C'mon KDE guys, Don't follow the steps of Microsoft as your model to imitate or emulate. Linux and of course KDE are not Windows! Please keep doing the right thing. Follow your common sense. I know you have. You should realize that KDE, as a faster GUI will have much more acceptance. If you have to choose between beauty and functionality.... I'm sure u're understanding now.

Maxei DeVrai
SLED 10-KDE 3.5 running in SOYO SY-k7VTA-B, cpu 1.1GHz, 896 MB SDRAM pc133, Radeon and 3D enabled!

by James Richard Tyrer (not verified)

Yes, I have to agree. KDE has become so slow that I am going to have to upgrade my 400 MHz K6 III. When I open too many windows and tabs in Konqueror, it just seems to get lost at the point that I have 1/2 GByte of swap. I have 7/16 GByte of memory and also have a Radeon (a 9200 for which X11 supports 3D acceleration).

Then there is the question of the visually impaired.
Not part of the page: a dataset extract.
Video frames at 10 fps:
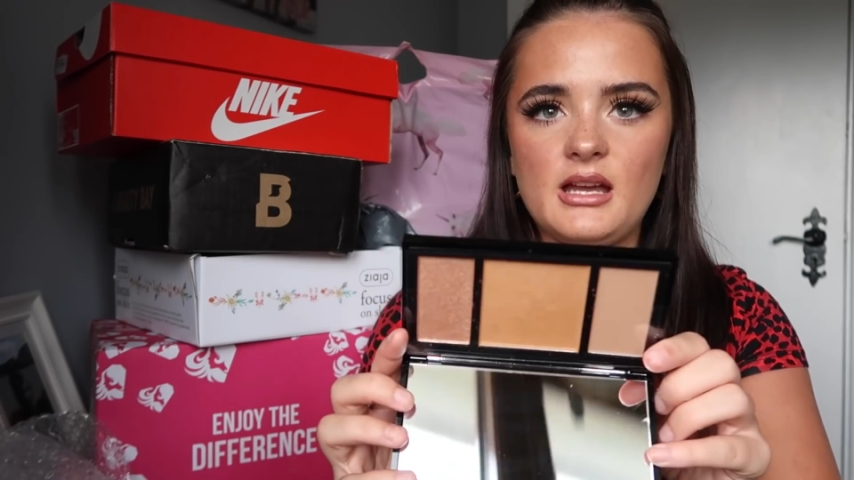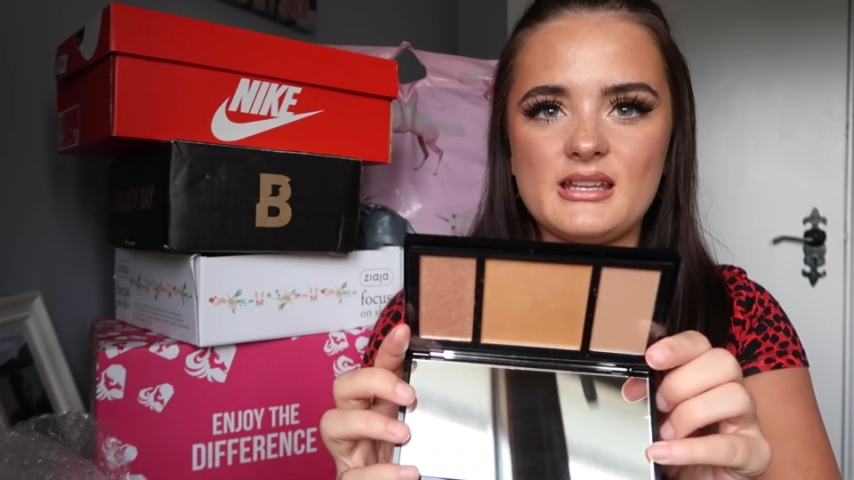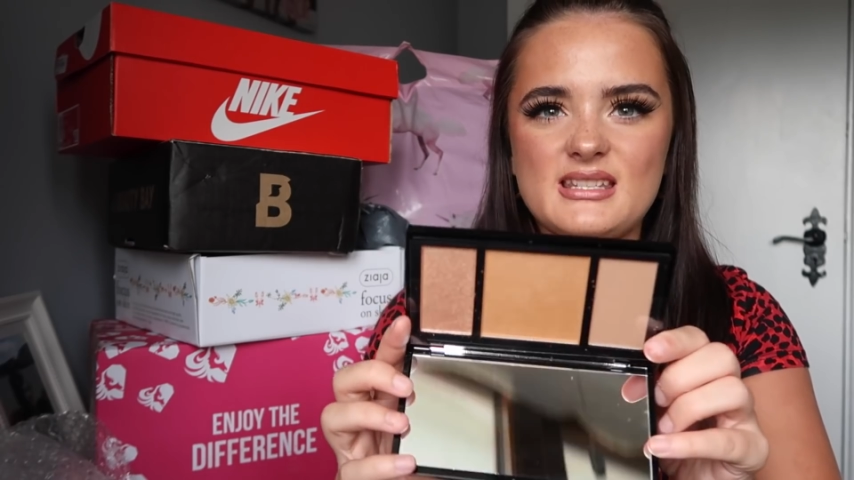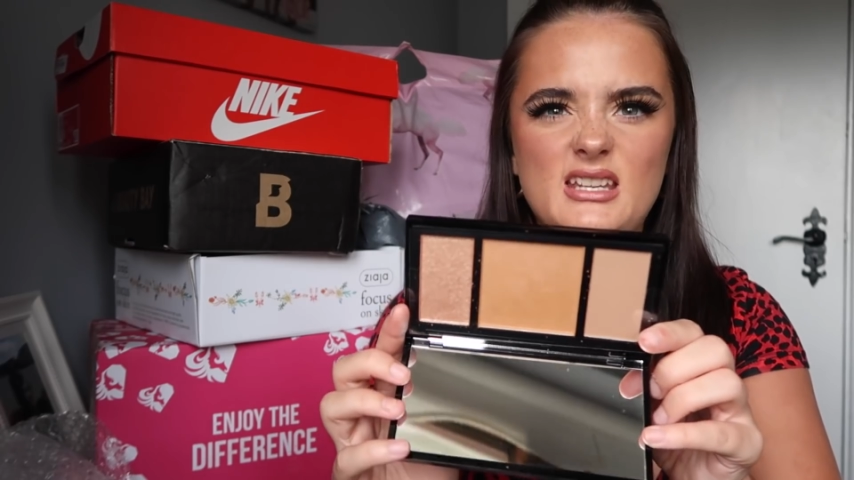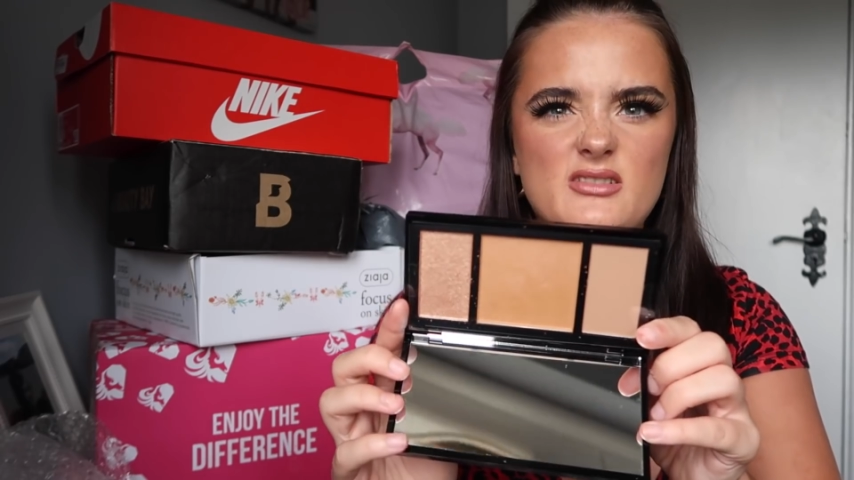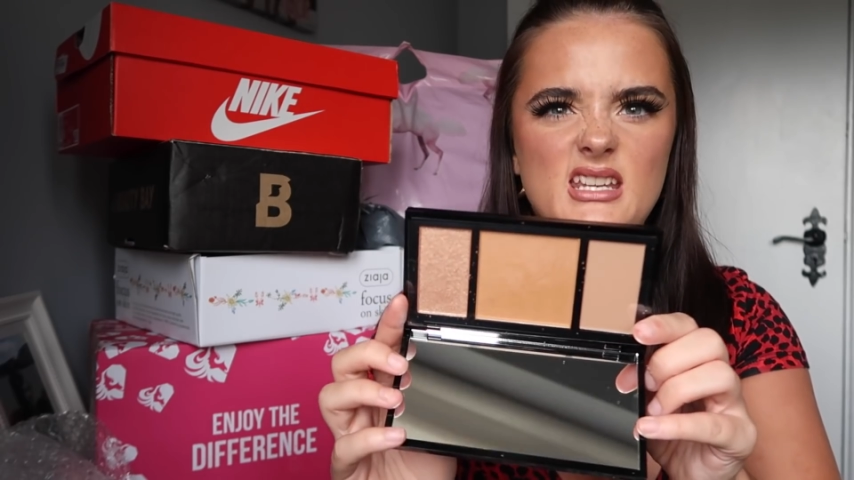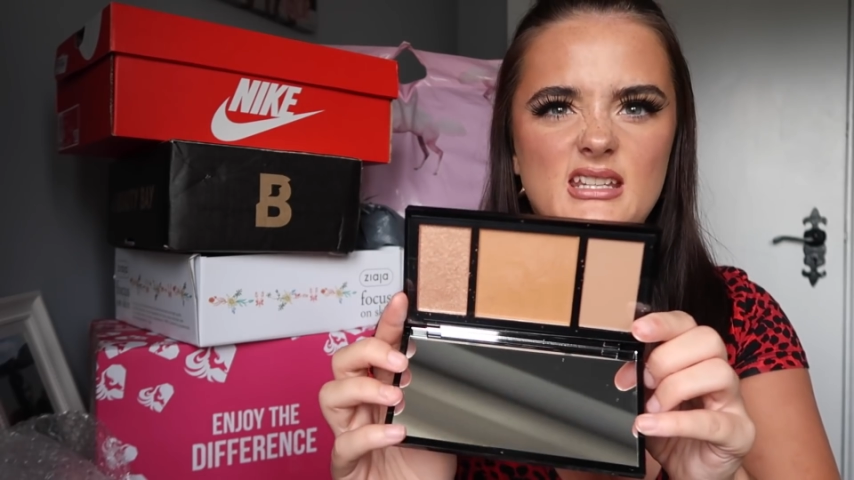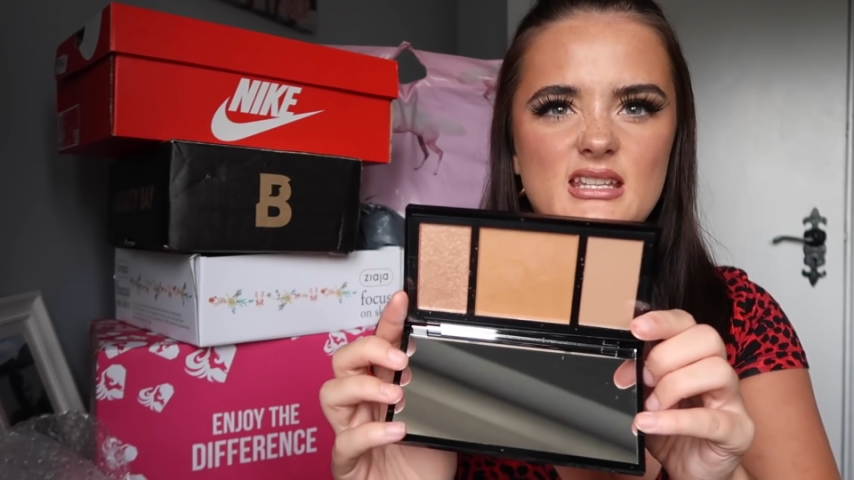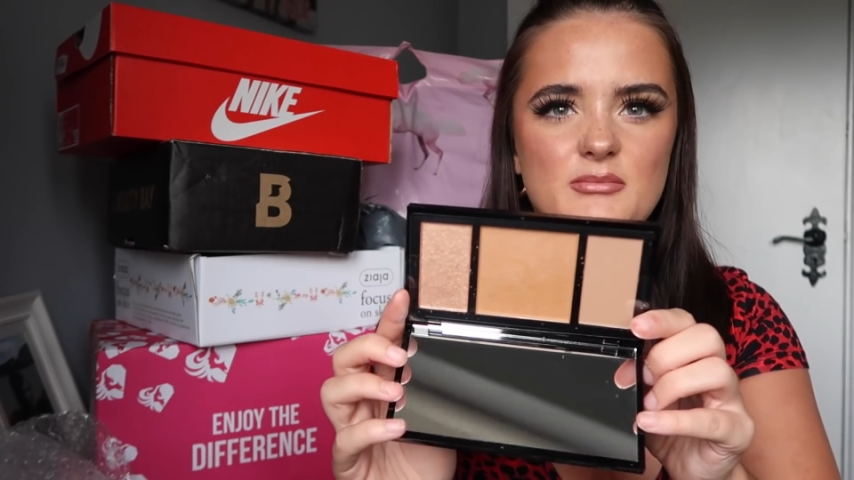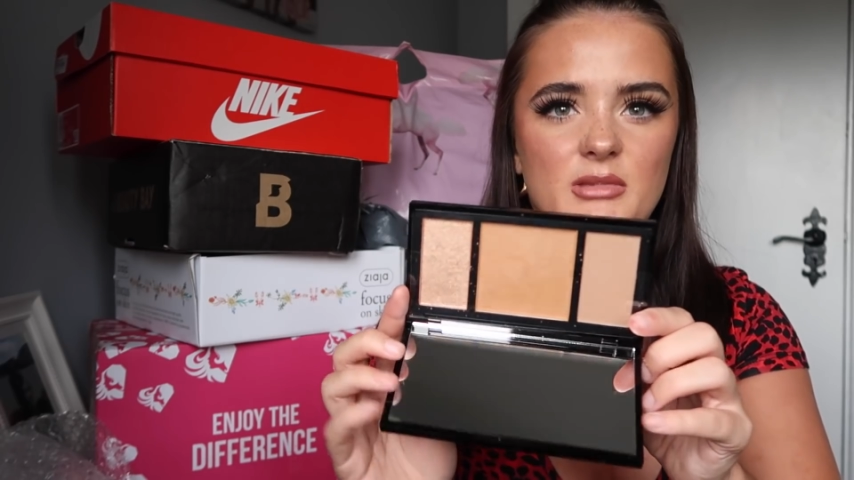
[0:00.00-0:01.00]
I say you've
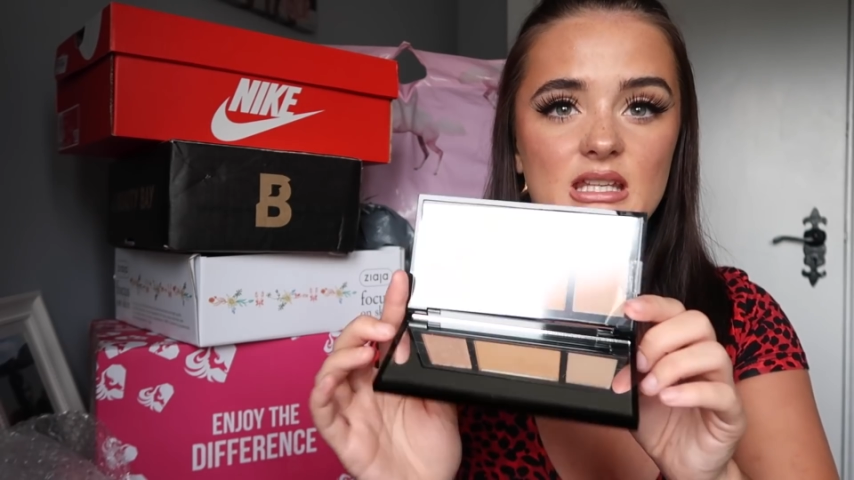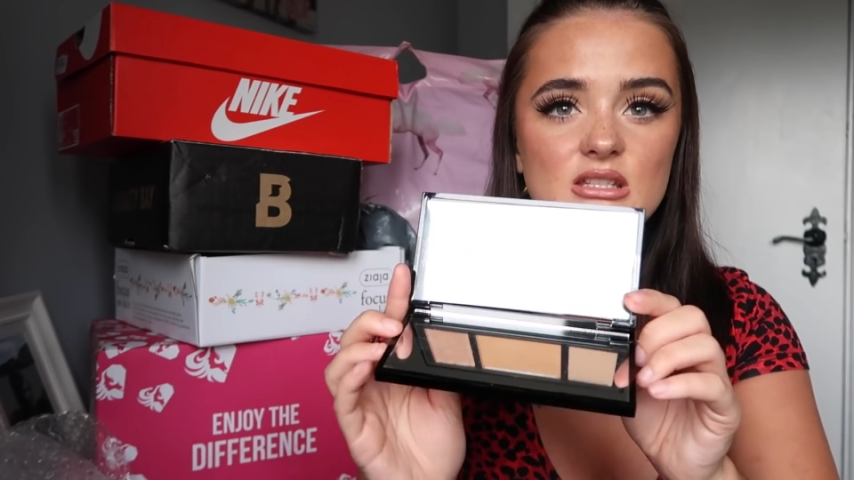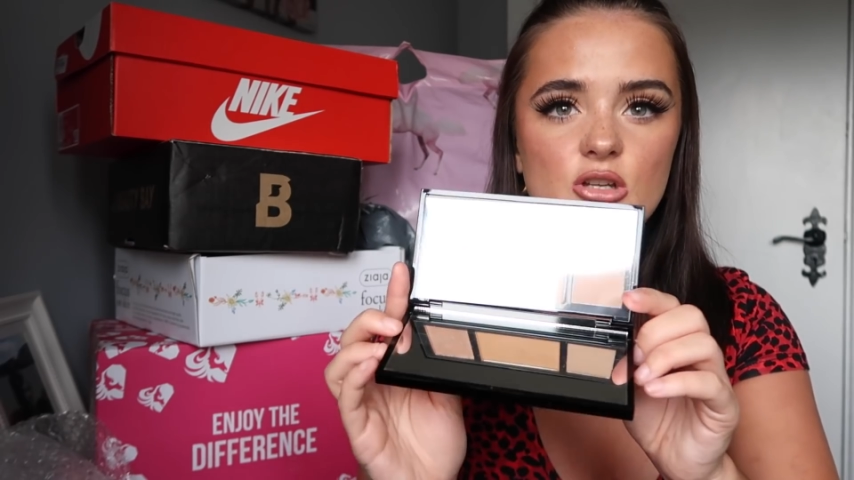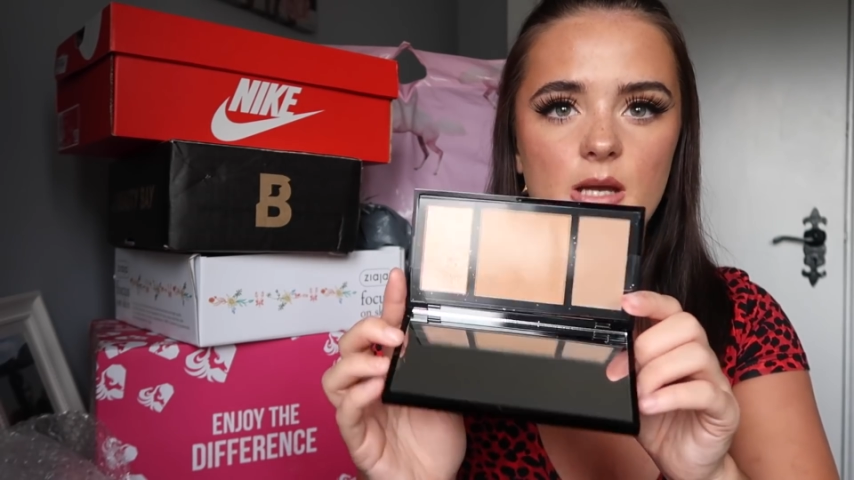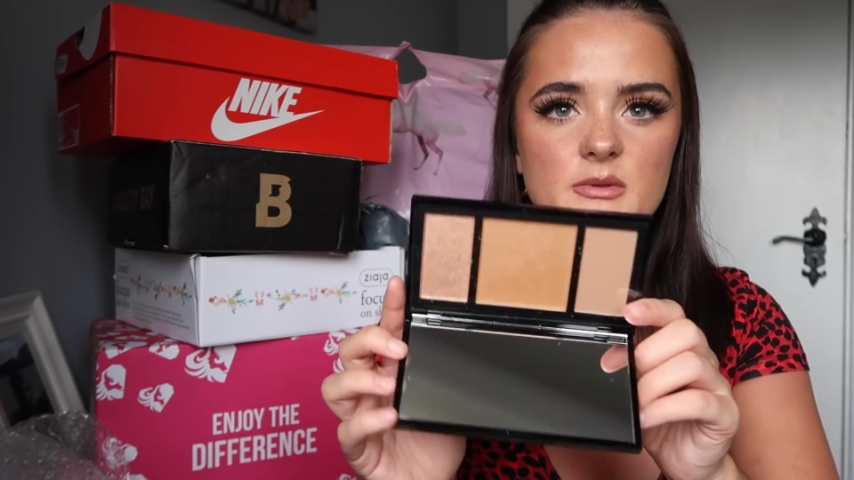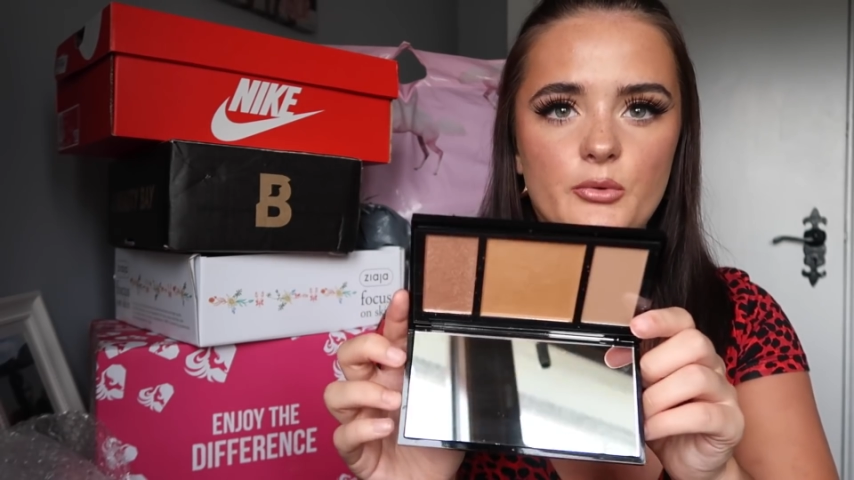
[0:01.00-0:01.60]
seen this a million times,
Is there going to be some simple way to turn off all of this eye candy -- eye candy which is clearly going to make the GUI much less clear for the visually impaired.

IAC, with KSysGuard, I think that it would be a greater improvement to make it fully functional than to add totally unneeded eye candy such as backgrounds and anti-aliased lines. Which lines? A bar graph isn't a line -- there is no line to anti-alias -- and I don't think that you can (or need to) anti-alias horizontal and vertical lines.